__What you should do__: Only the lines from the one with "Frames from a" through the last line of the data below are to be duplicated, exactly and without pictures.

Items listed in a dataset
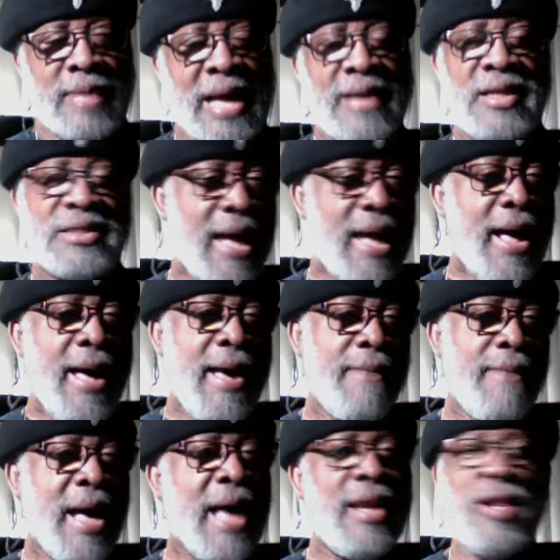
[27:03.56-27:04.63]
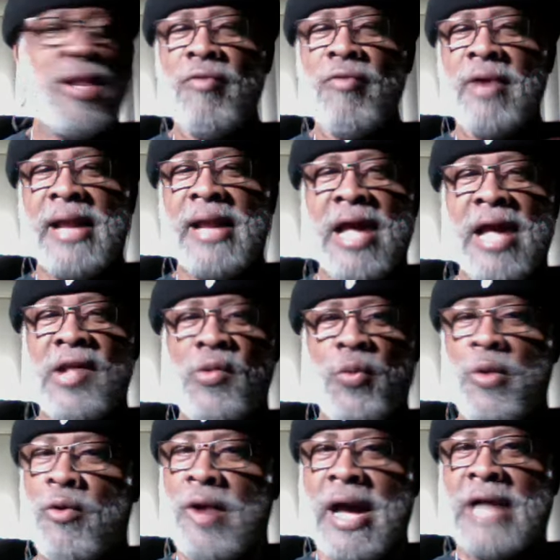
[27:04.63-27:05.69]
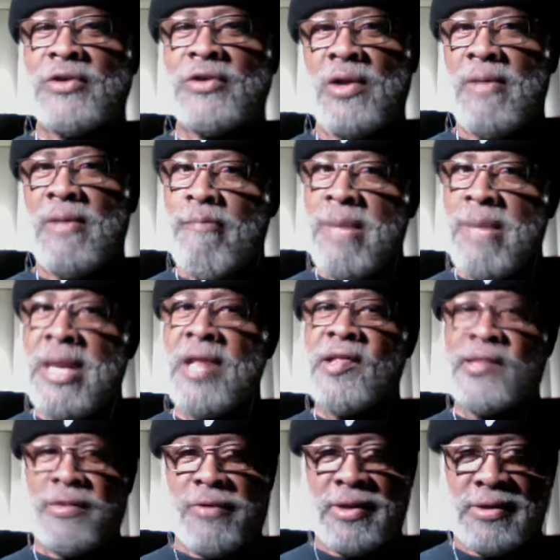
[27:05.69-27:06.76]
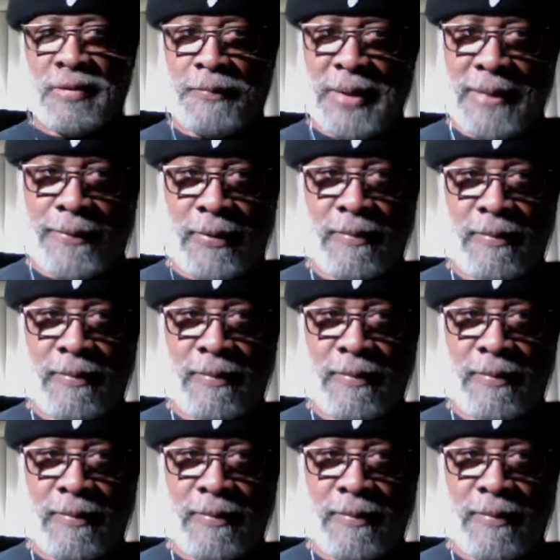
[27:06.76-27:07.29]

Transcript: the time, I didn't realize we were actually ministering to people.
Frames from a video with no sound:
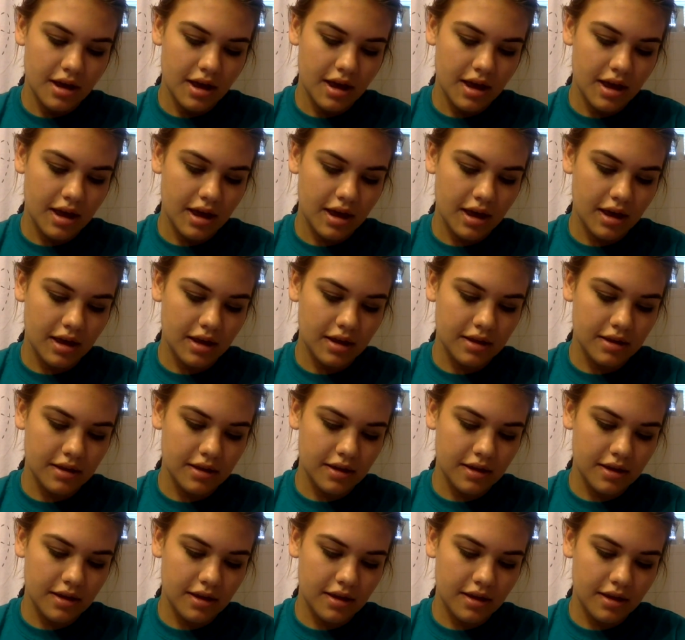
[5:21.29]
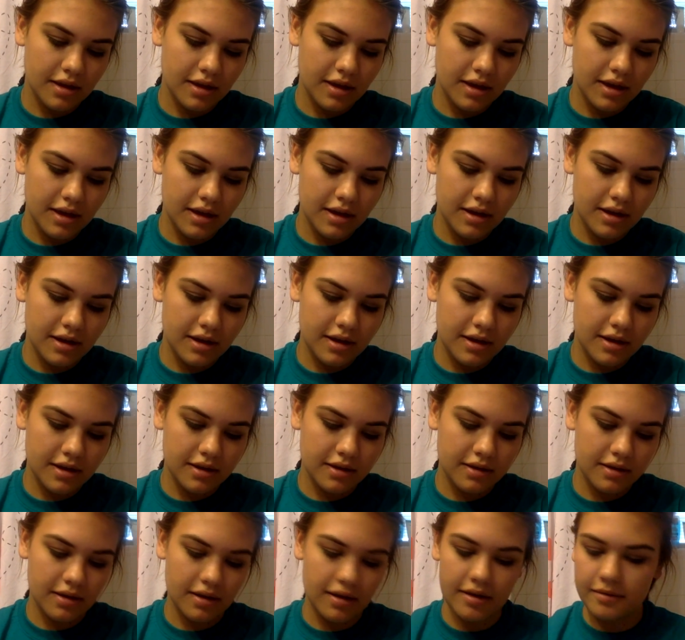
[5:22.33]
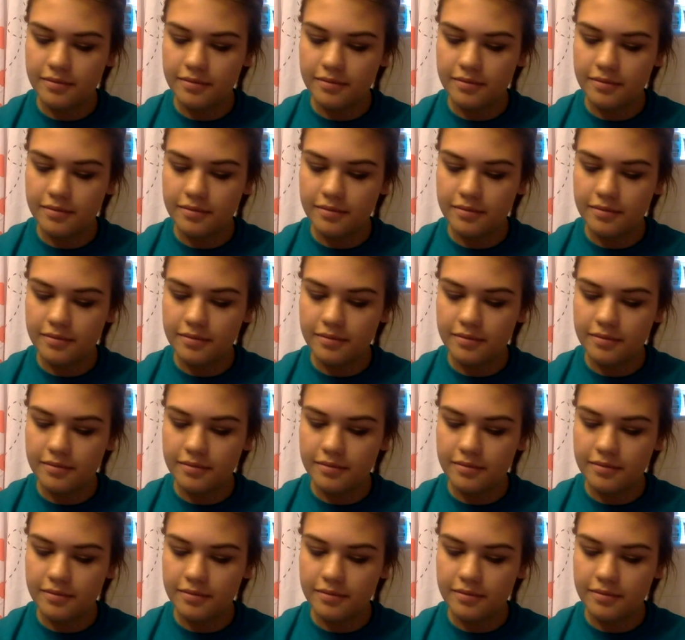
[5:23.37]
And it is,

__Your solution__:
Frames from a video with no sound:
[5:21.29]
[5:22.33]
[5:23.37]
And it is,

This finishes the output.